### Extracted material ###
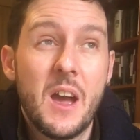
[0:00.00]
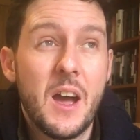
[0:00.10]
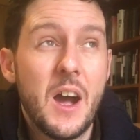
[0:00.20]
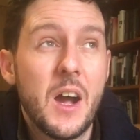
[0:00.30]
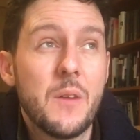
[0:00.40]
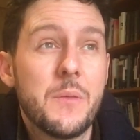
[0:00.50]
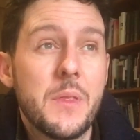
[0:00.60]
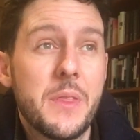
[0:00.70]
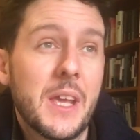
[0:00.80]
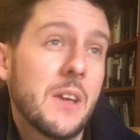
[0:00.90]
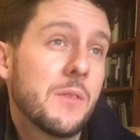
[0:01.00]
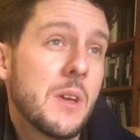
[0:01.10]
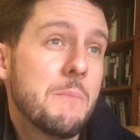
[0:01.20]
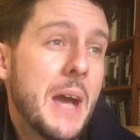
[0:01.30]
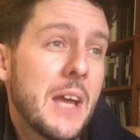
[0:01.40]
I often think of
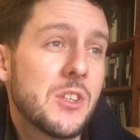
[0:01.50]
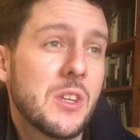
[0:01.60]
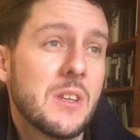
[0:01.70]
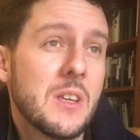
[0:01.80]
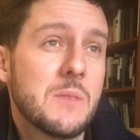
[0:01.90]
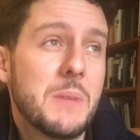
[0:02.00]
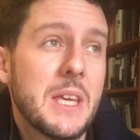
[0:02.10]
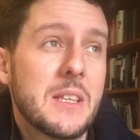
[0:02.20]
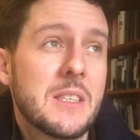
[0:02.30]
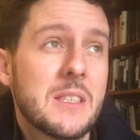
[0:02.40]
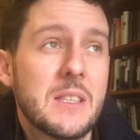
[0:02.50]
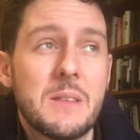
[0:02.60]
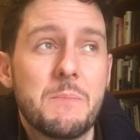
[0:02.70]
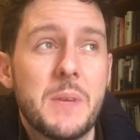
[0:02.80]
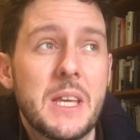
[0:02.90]
compassion as
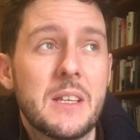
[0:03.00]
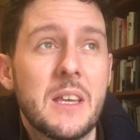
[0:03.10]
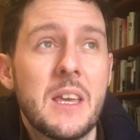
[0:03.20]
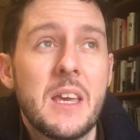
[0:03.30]
being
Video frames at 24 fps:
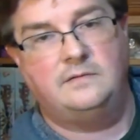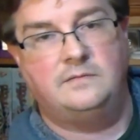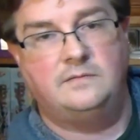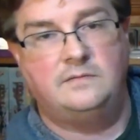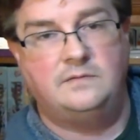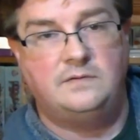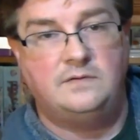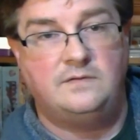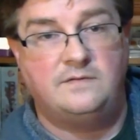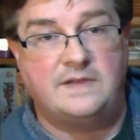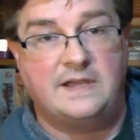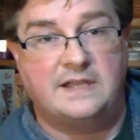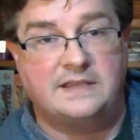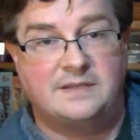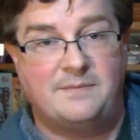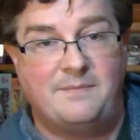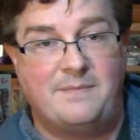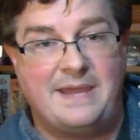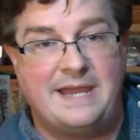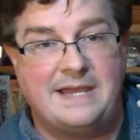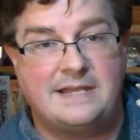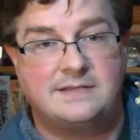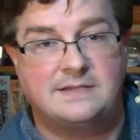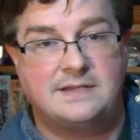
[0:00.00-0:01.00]
You've got the
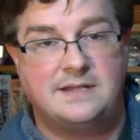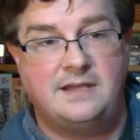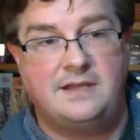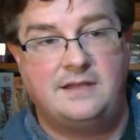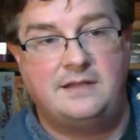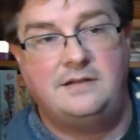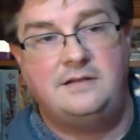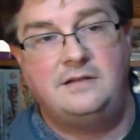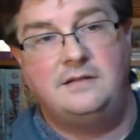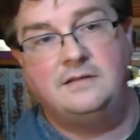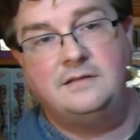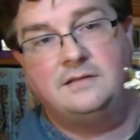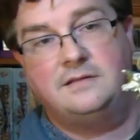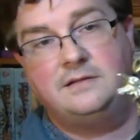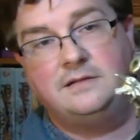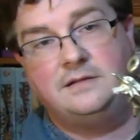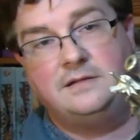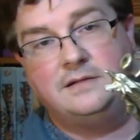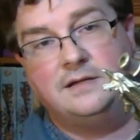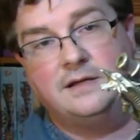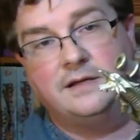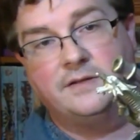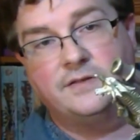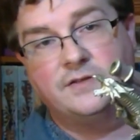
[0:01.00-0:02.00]
masthead,
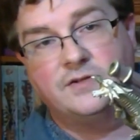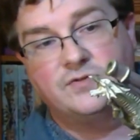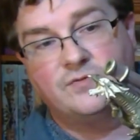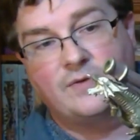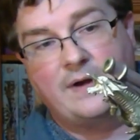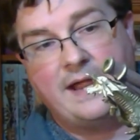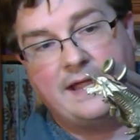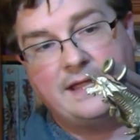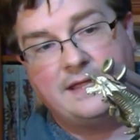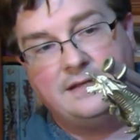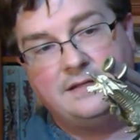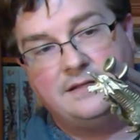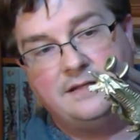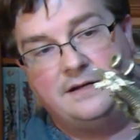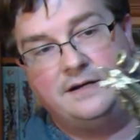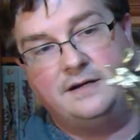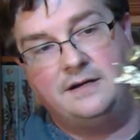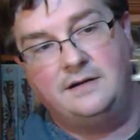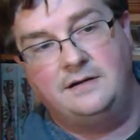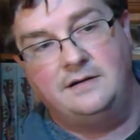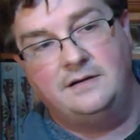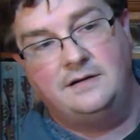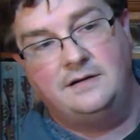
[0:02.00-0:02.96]
the dragon there,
###
> Activity: Where the line containing "Video frames at" appears, begin writing out the lines exactly, and continue through the end of the material above, omitting pictures.

> Task answer:
Video frames at 24 fps:
[0:00.00-0:01.00]
You've got the
[0:01.00-0:02.00]
masthead,
[0:02.00-0:02.96]
the dragon there,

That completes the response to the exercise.